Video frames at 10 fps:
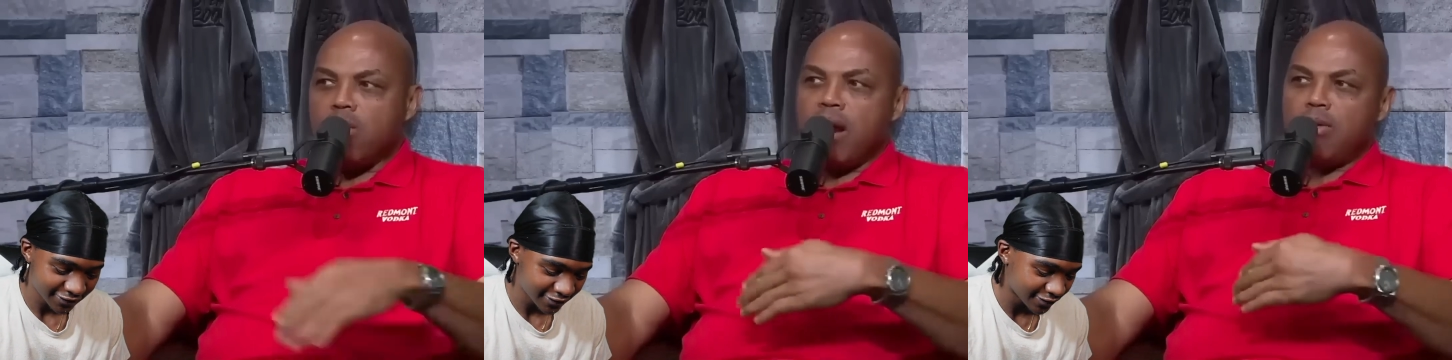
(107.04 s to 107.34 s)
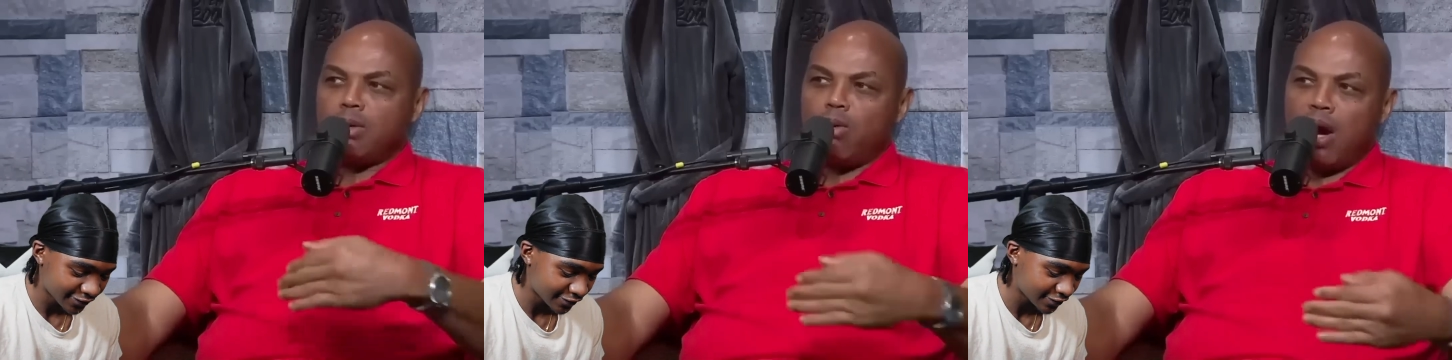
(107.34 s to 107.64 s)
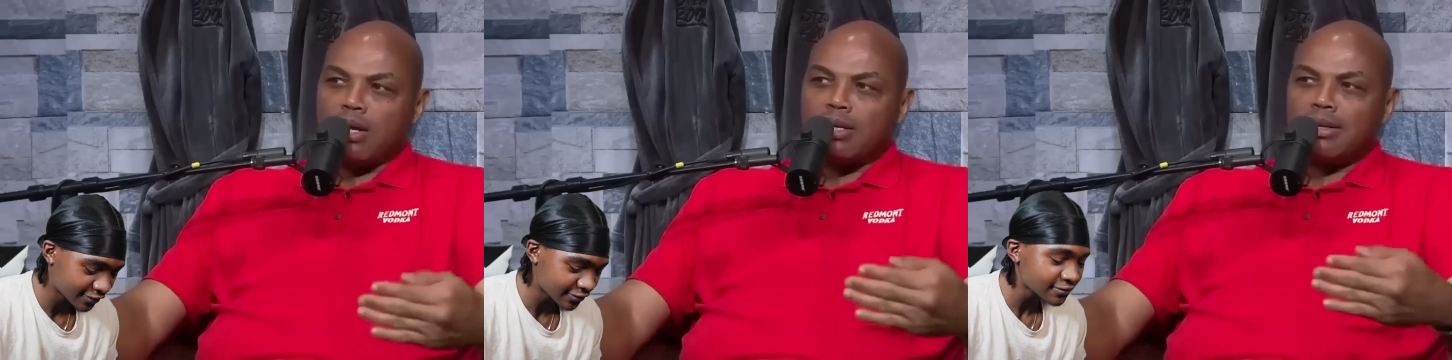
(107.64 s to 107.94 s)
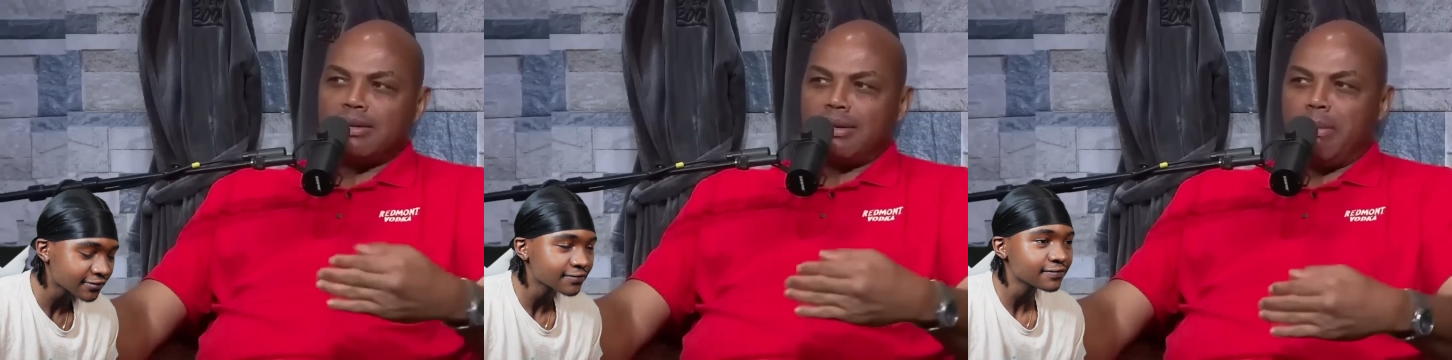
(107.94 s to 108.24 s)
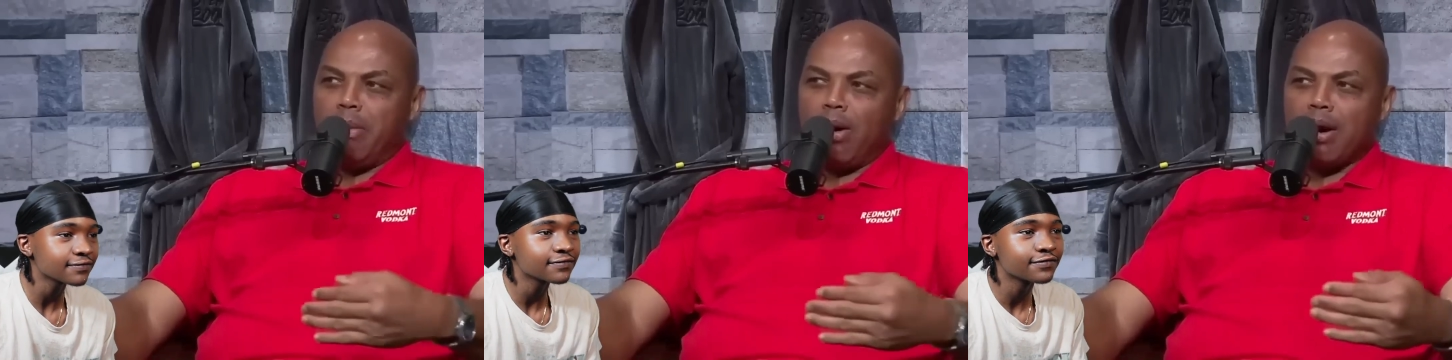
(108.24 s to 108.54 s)
Speaker 1: Well, when I was
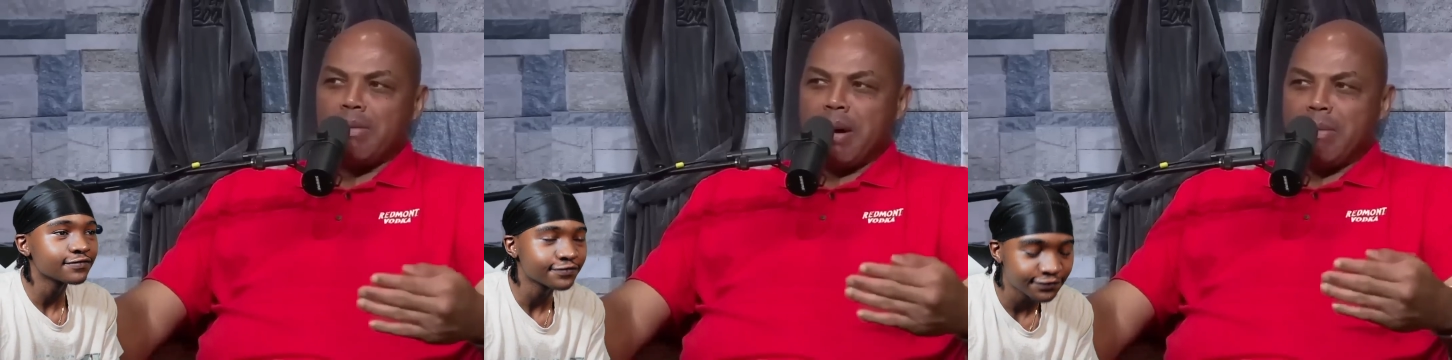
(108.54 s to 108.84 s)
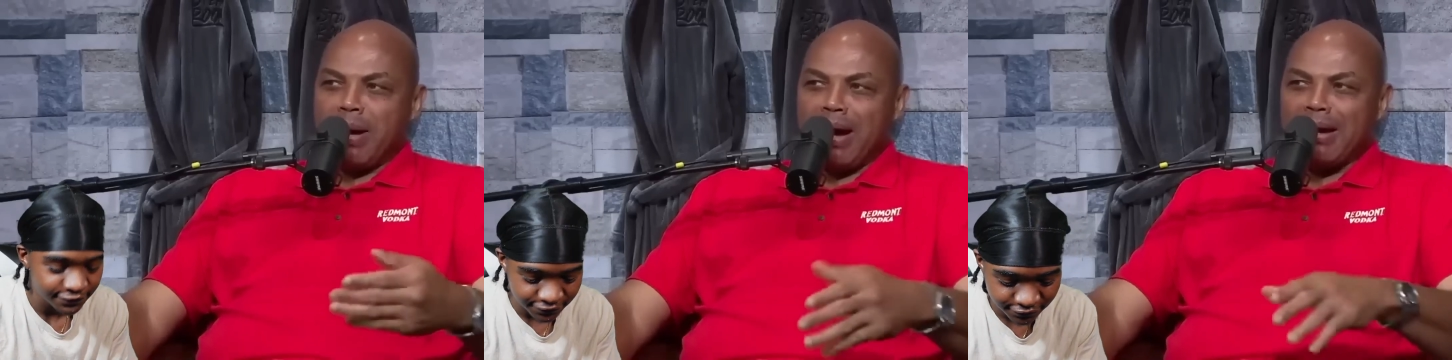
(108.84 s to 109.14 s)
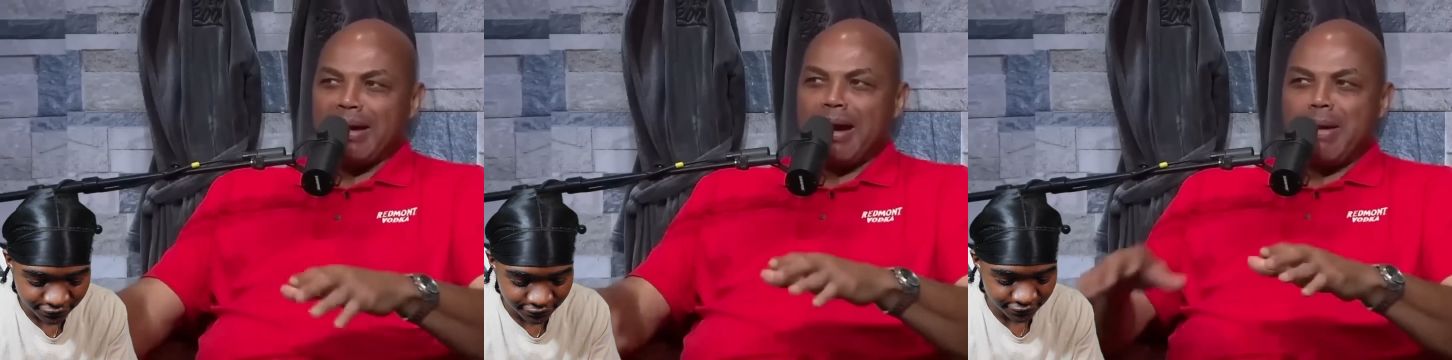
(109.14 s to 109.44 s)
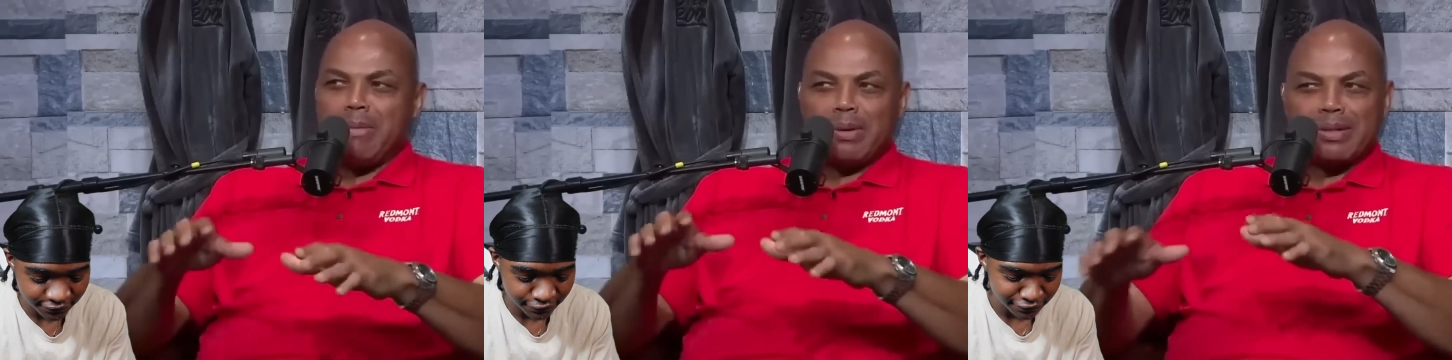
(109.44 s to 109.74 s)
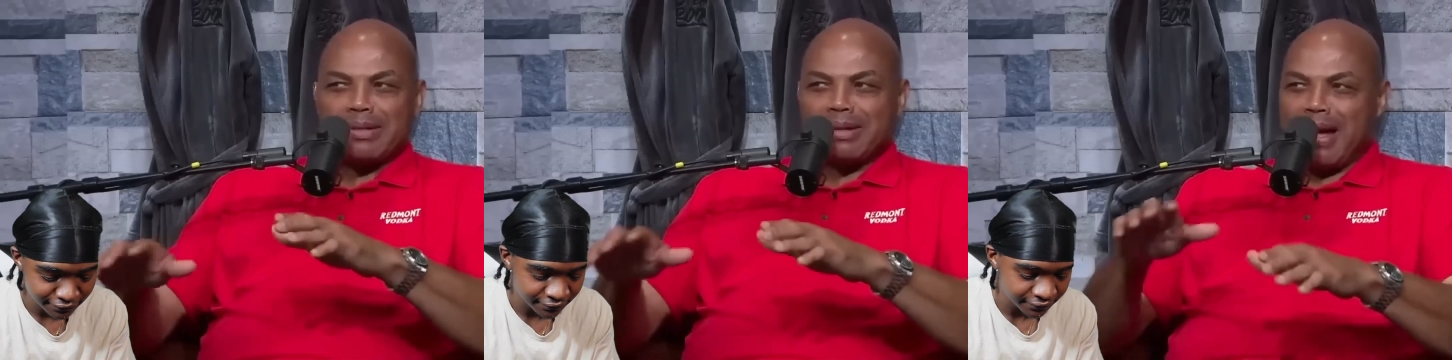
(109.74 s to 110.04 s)
washing a part of my body, I
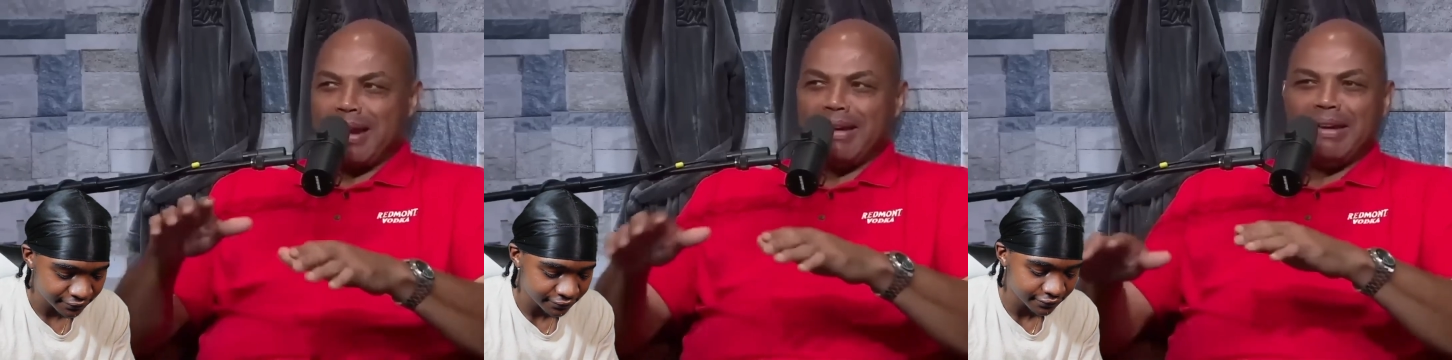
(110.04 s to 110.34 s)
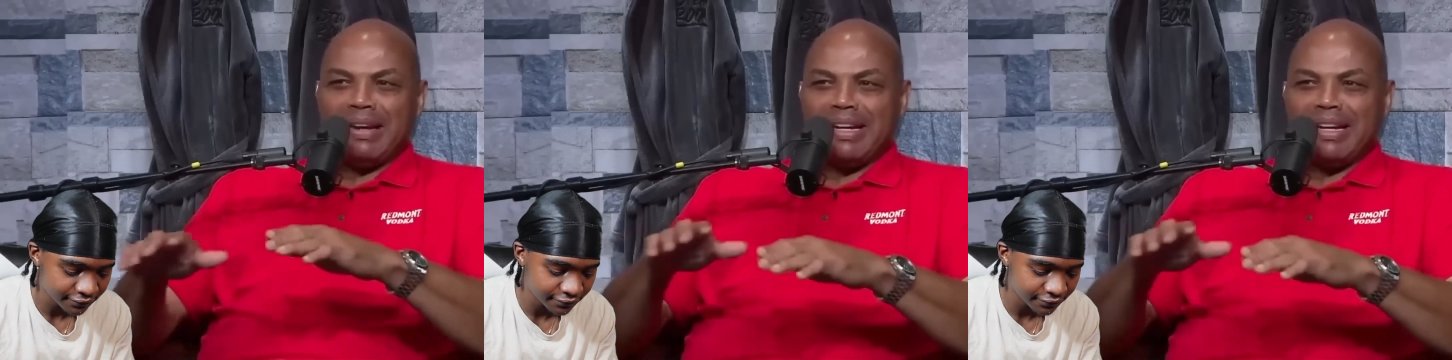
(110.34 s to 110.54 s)
almost had a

> [WHAT IS REQUIRED] Your task is an exact printout of the records above, with no pictures.

> [YOUR RESPONSE]
Video frames at 10 fps:
(107.04 s to 107.34 s)
(107.34 s to 107.64 s)
(107.64 s to 107.94 s)
(107.94 s to 108.24 s)
(108.24 s to 108.54 s)
Speaker 1: Well, when I was
(108.54 s to 108.84 s)
(108.84 s to 109.14 s)
(109.14 s to 109.44 s)
(109.44 s to 109.74 s)
(109.74 s to 110.04 s)
washing a part of my body, I
(110.04 s to 110.34 s)
(110.34 s to 110.54 s)
almost had a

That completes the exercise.